- **Problem statement**: Transcribe every record as it stands and set the images aside.
◇ ◇ ◇ ◇
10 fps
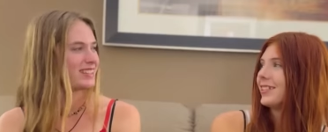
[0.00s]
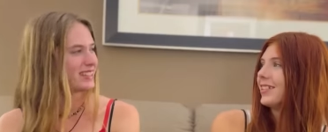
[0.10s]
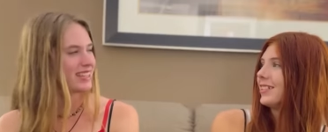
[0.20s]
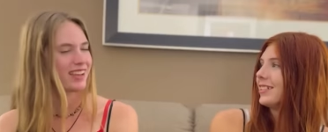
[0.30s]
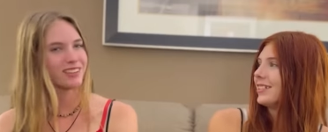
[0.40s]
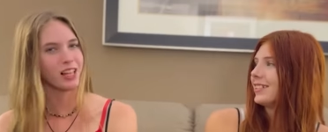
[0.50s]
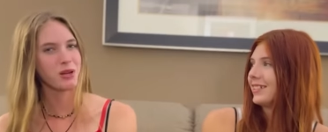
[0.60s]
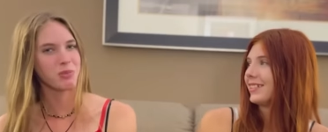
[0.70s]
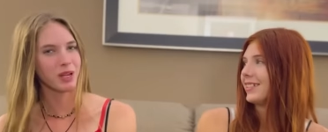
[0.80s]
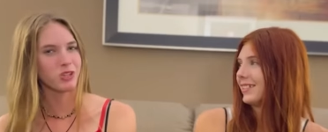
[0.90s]
Speaker 1: did take a
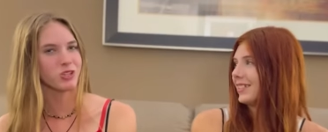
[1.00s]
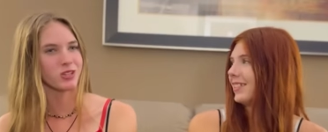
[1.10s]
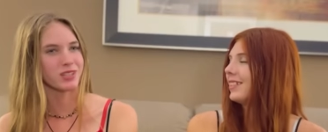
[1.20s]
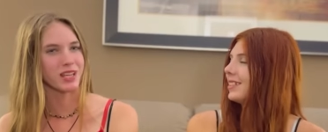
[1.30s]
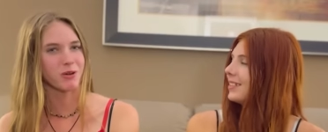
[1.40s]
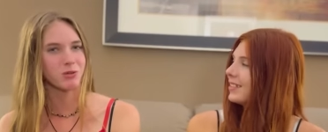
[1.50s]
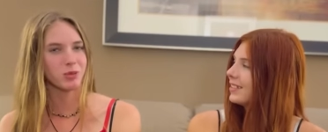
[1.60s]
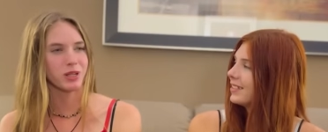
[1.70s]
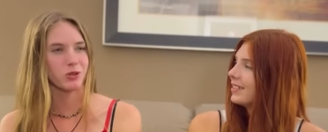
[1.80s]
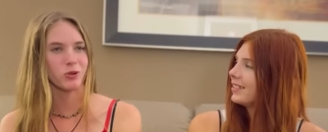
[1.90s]
lot of pictures. That was
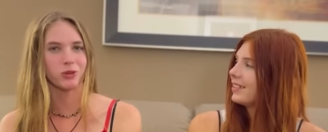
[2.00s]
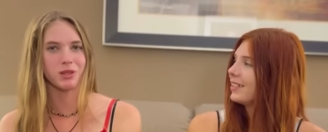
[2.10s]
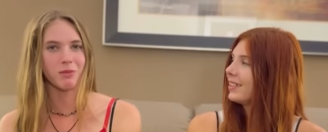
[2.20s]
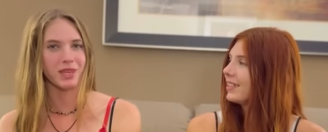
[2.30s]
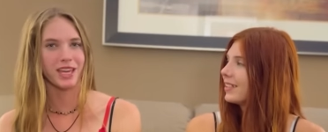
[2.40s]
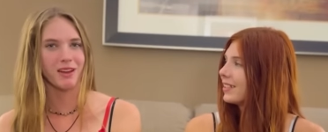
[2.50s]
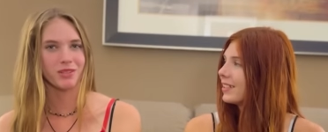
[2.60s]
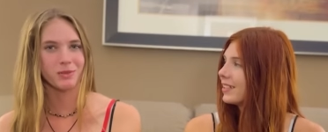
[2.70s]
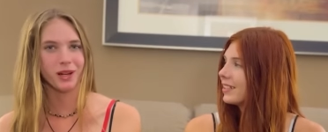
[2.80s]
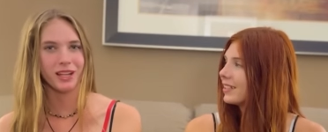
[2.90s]
pretty cool to meet
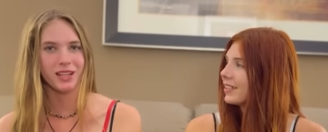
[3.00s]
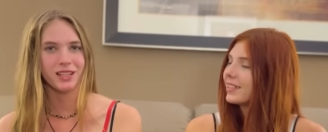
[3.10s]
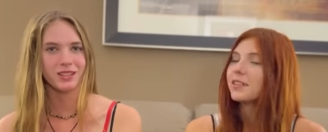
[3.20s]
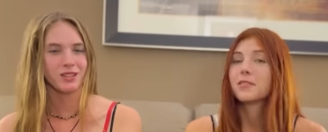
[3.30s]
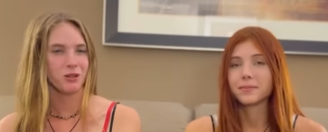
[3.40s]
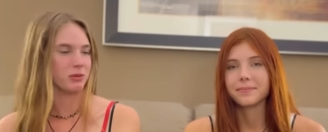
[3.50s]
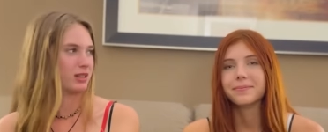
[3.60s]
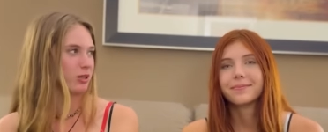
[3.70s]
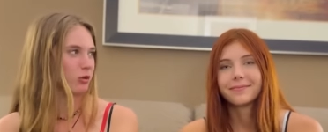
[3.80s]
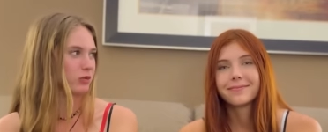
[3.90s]
everybody.
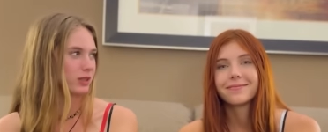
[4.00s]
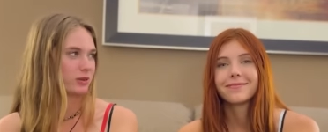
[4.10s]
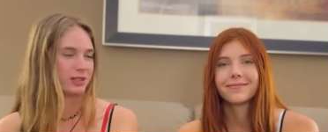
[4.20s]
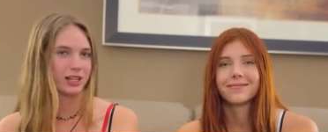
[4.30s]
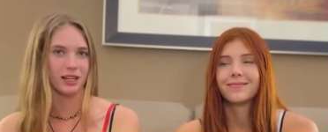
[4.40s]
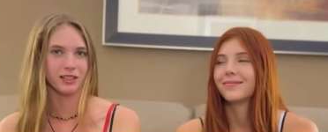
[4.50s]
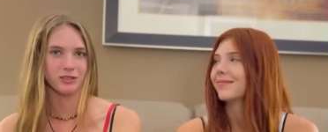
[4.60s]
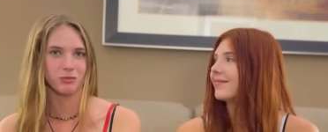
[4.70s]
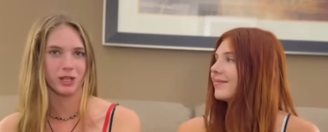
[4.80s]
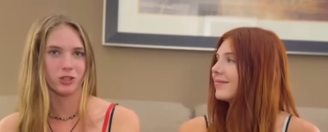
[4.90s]
hopefully we got
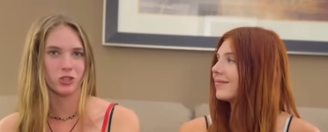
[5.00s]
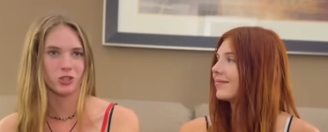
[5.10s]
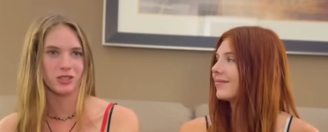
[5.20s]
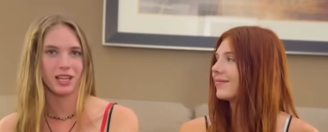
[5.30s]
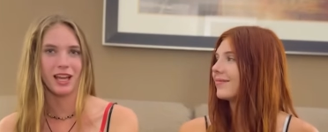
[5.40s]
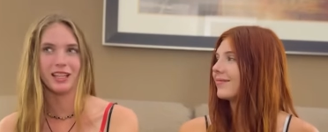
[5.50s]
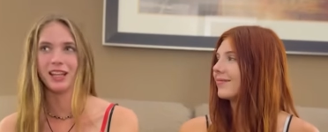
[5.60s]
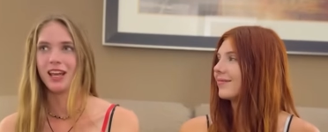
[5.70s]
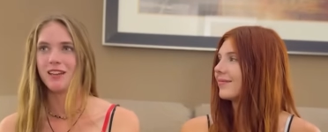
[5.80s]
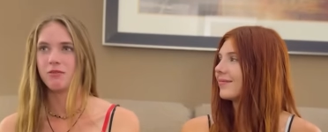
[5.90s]
enough pictures. I
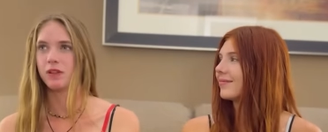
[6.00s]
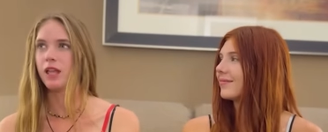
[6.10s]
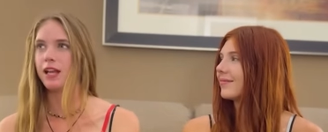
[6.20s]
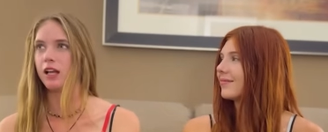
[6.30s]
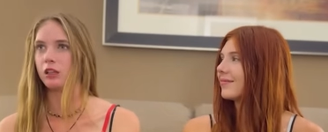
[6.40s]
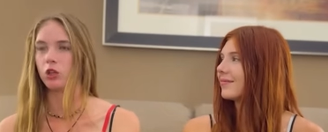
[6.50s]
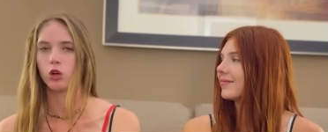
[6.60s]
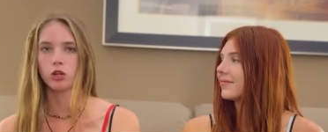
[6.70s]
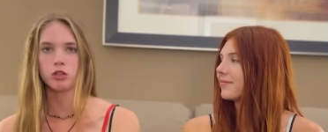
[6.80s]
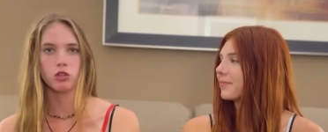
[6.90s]
feel like I
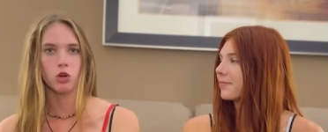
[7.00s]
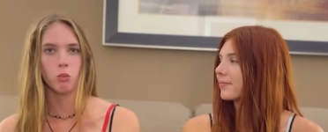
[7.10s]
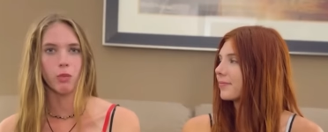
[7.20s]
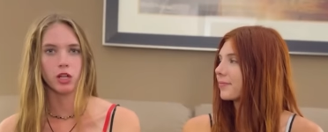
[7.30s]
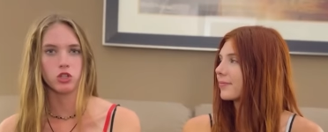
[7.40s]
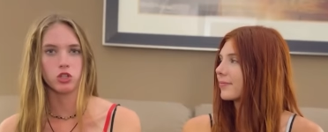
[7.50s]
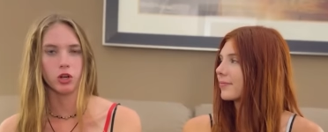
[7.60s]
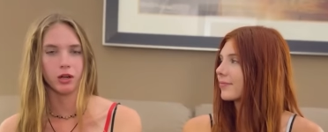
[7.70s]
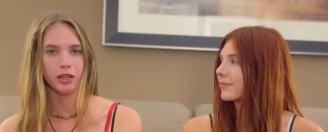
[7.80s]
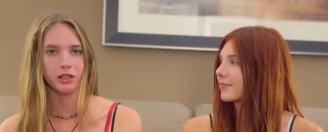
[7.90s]
learned so much
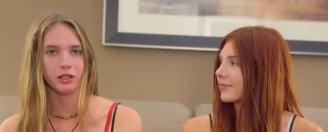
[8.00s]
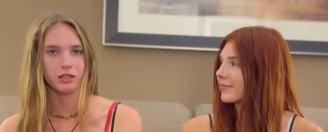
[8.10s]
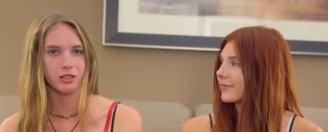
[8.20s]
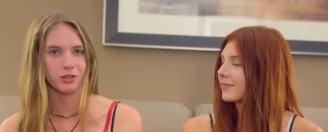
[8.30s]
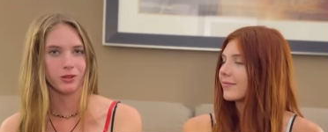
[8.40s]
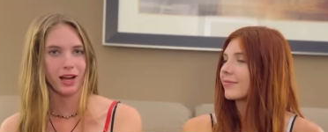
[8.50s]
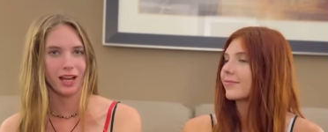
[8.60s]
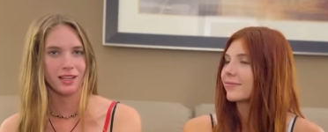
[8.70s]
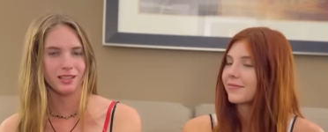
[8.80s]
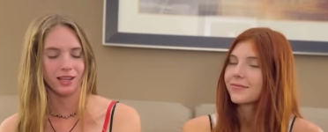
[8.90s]
talking to you
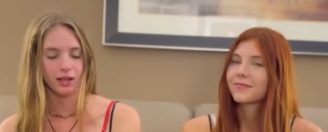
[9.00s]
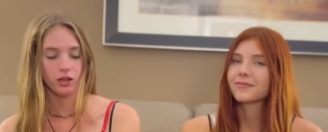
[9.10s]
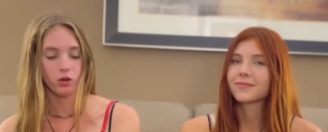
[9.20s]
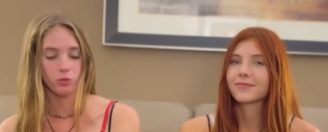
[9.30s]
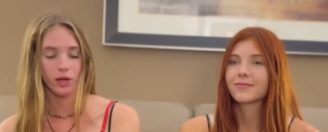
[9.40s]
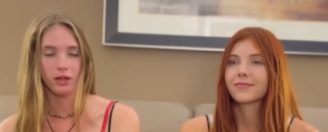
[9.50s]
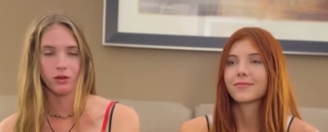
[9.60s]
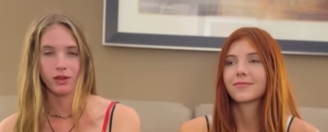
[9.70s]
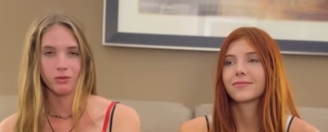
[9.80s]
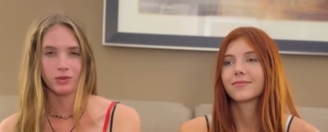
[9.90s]
guys and I hope, I
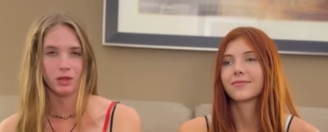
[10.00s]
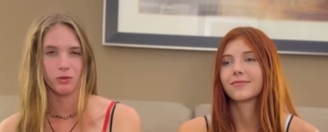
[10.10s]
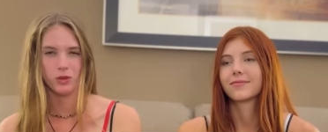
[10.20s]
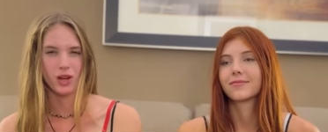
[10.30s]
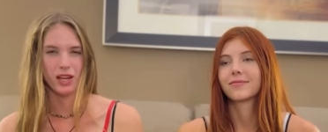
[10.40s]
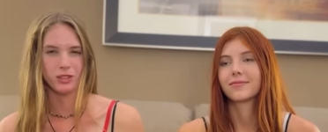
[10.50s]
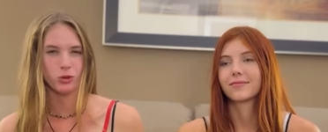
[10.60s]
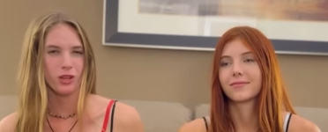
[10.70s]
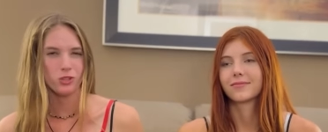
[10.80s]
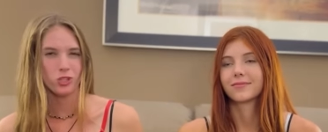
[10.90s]
know some of you had
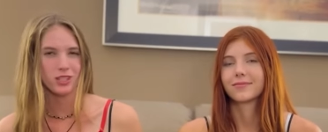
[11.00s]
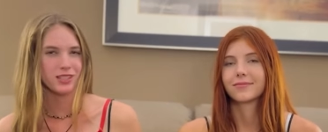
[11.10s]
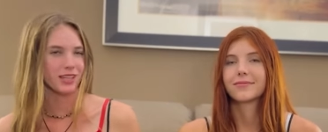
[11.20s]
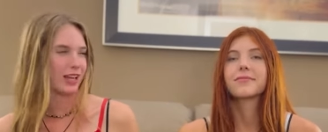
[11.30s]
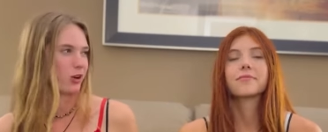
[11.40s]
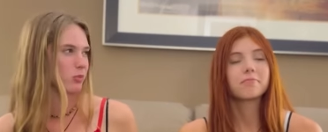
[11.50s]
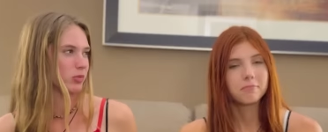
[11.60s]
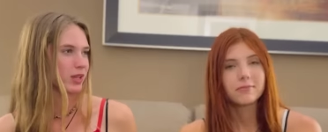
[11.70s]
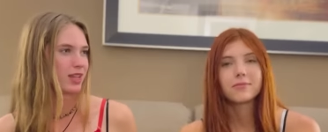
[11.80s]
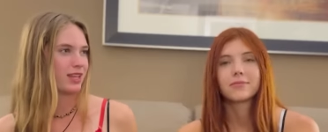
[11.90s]
questions. I hope
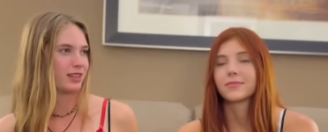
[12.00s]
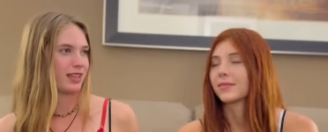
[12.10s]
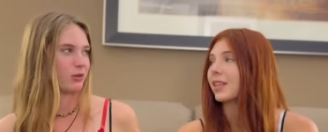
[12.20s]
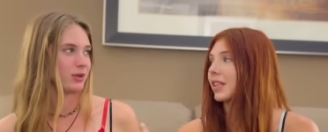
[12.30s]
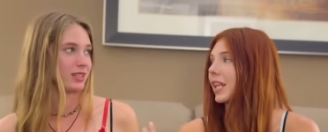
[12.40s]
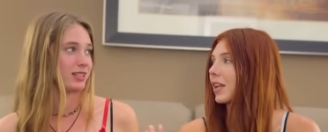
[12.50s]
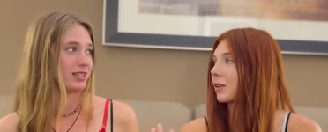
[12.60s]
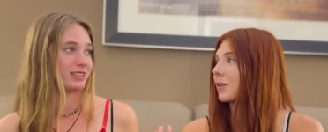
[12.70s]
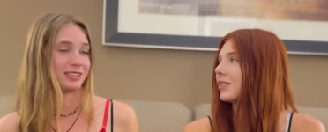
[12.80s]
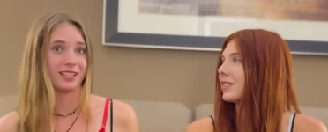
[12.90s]
that we
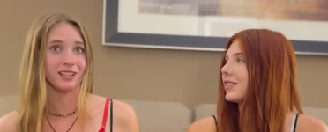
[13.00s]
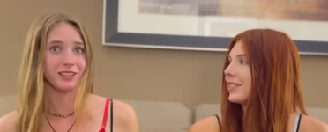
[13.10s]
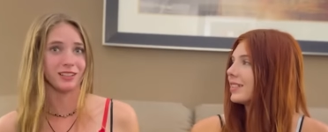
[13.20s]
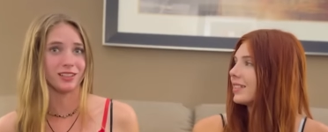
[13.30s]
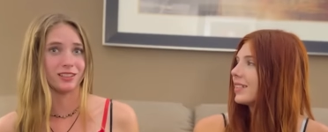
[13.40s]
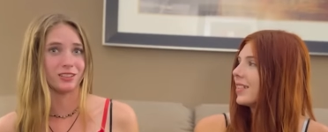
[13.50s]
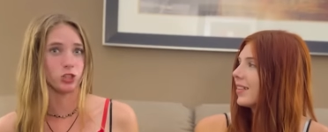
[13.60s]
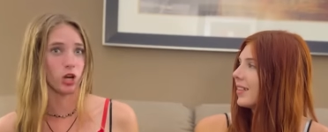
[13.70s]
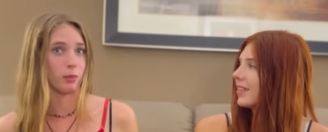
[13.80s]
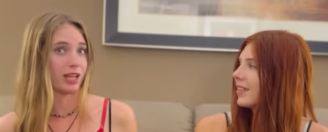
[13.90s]
a did a good
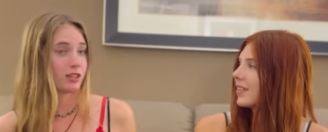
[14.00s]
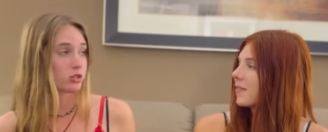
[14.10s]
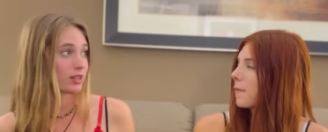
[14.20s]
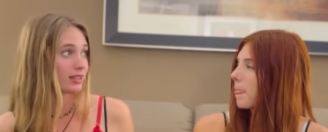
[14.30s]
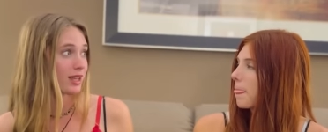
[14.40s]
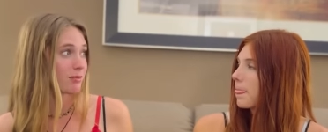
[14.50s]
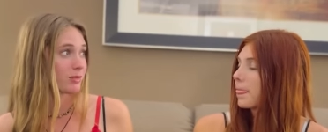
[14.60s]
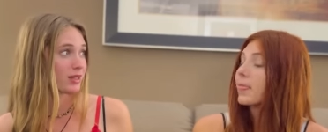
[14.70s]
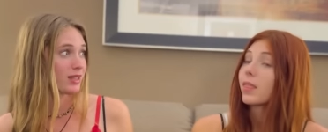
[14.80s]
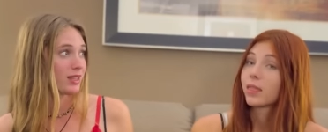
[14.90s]
job answering them.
◇ ◇ ◇ ◇
- **The completed task**:
10 fps
[0.00s]
[0.10s]
[0.20s]
[0.30s]
[0.40s]
[0.50s]
[0.60s]
[0.70s]
[0.80s]
[0.90s]
Speaker 1: did take a
[1.00s]
[1.10s]
[1.20s]
[1.30s]
[1.40s]
[1.50s]
[1.60s]
[1.70s]
[1.80s]
[1.90s]
lot of pictures. That was
[2.00s]
[2.10s]
[2.20s]
[2.30s]
[2.40s]
[2.50s]
[2.60s]
[2.70s]
[2.80s]
[2.90s]
pretty cool to meet
[3.00s]
[3.10s]
[3.20s]
[3.30s]
[3.40s]
[3.50s]
[3.60s]
[3.70s]
[3.80s]
[3.90s]
everybody.
[4.00s]
[4.10s]
[4.20s]
[4.30s]
[4.40s]
[4.50s]
[4.60s]
[4.70s]
[4.80s]
[4.90s]
hopefully we got
[5.00s]
[5.10s]
[5.20s]
[5.30s]
[5.40s]
[5.50s]
[5.60s]
[5.70s]
[5.80s]
[5.90s]
enough pictures. I
[6.00s]
[6.10s]
[6.20s]
[6.30s]
[6.40s]
[6.50s]
[6.60s]
[6.70s]
[6.80s]
[6.90s]
feel like I
[7.00s]
[7.10s]
[7.20s]
[7.30s]
[7.40s]
[7.50s]
[7.60s]
[7.70s]
[7.80s]
[7.90s]
learned so much
[8.00s]
[8.10s]
[8.20s]
[8.30s]
[8.40s]
[8.50s]
[8.60s]
[8.70s]
[8.80s]
[8.90s]
talking to you
[9.00s]
[9.10s]
[9.20s]
[9.30s]
[9.40s]
[9.50s]
[9.60s]
[9.70s]
[9.80s]
[9.90s]
guys and I hope, I
[10.00s]
[10.10s]
[10.20s]
[10.30s]
[10.40s]
[10.50s]
[10.60s]
[10.70s]
[10.80s]
[10.90s]
know some of you had
[11.00s]
[11.10s]
[11.20s]
[11.30s]
[11.40s]
[11.50s]
[11.60s]
[11.70s]
[11.80s]
[11.90s]
questions. I hope
[12.00s]
[12.10s]
[12.20s]
[12.30s]
[12.40s]
[12.50s]
[12.60s]
[12.70s]
[12.80s]
[12.90s]
that we
[13.00s]
[13.10s]
[13.20s]
[13.30s]
[13.40s]
[13.50s]
[13.60s]
[13.70s]
[13.80s]
[13.90s]
a did a good
[14.00s]
[14.10s]
[14.20s]
[14.30s]
[14.40s]
[14.50s]
[14.60s]
[14.70s]
[14.80s]
[14.90s]
job answering them.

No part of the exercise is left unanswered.